WHAT TO DO: A word-for-word copy of the data is what's wanted, with no pictures.

════════════════

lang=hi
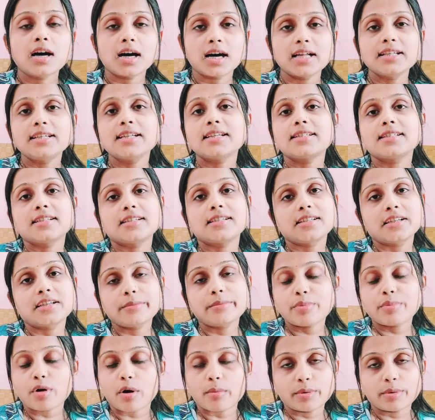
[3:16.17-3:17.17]
अननेसेसरी
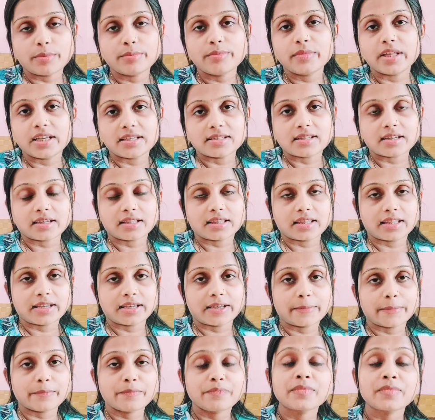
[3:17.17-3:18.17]
प्रॉब्लम दे सकते
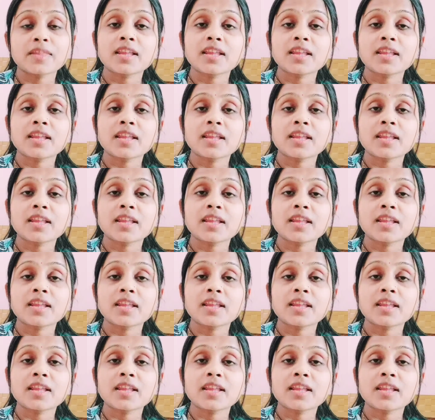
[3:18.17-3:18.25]
हैं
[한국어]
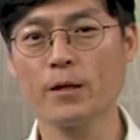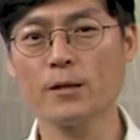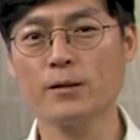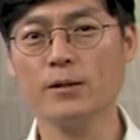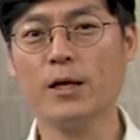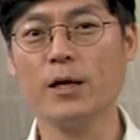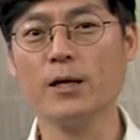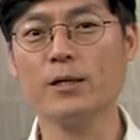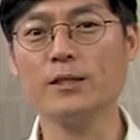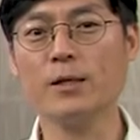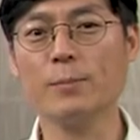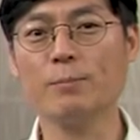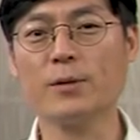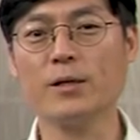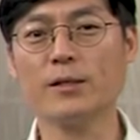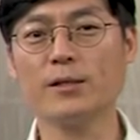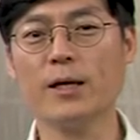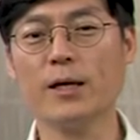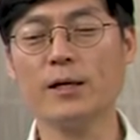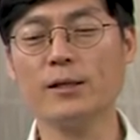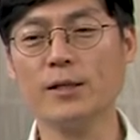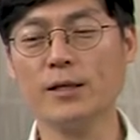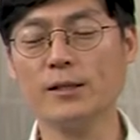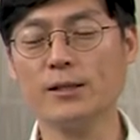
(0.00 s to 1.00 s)
근데 이제
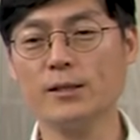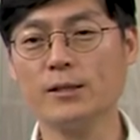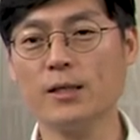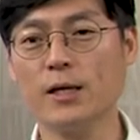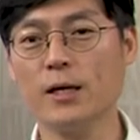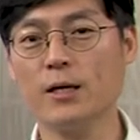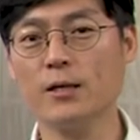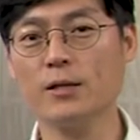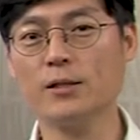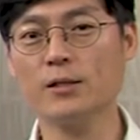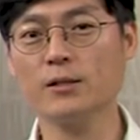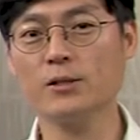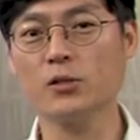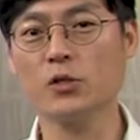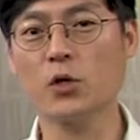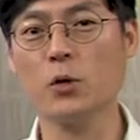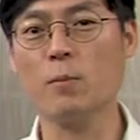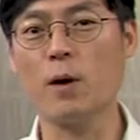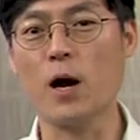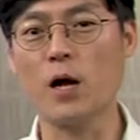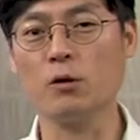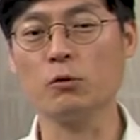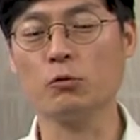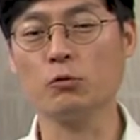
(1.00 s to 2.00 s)
빅데이터 시대에는 그거
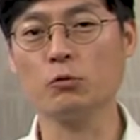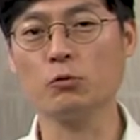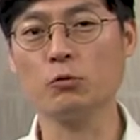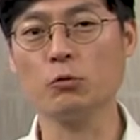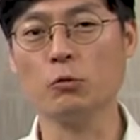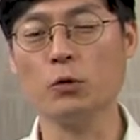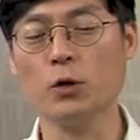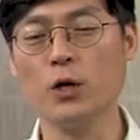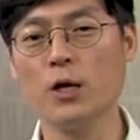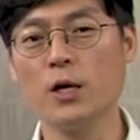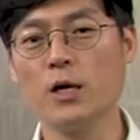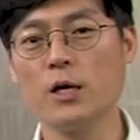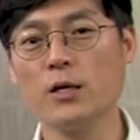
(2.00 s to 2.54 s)
말고도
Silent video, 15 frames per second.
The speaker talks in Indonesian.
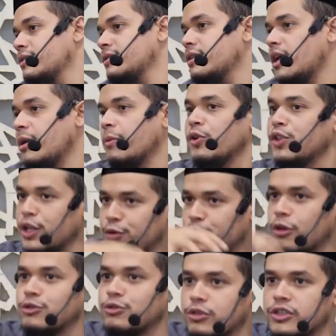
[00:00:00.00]
Arab kota tuh
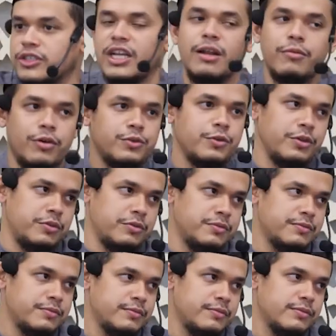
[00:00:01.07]
Rasulullah SAW waktu itu.
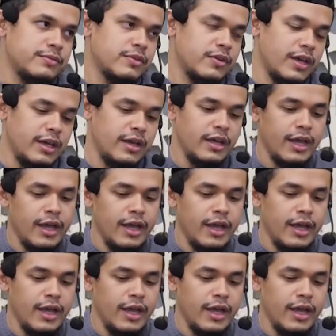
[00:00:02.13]
Oke.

════════════════

RESULT OF THE TASK:
lang=hi
[3:16.17-3:17.17]
अननेसेसरी
[3:17.17-3:18.17]
प्रॉब्लम दे सकते
[3:18.17-3:18.25]
हैं
[한국어]
(0.00 s to 1.00 s)
근데 이제
(1.00 s to 2.00 s)
빅데이터 시대에는 그거
(2.00 s to 2.54 s)
말고도
Silent video, 15 frames per second.
The speaker talks in Indonesian.
[00:00:00.00]
Arab kota tuh
[00:00:01.07]
Rasulullah SAW waktu itu.
[00:00:02.13]
Oke.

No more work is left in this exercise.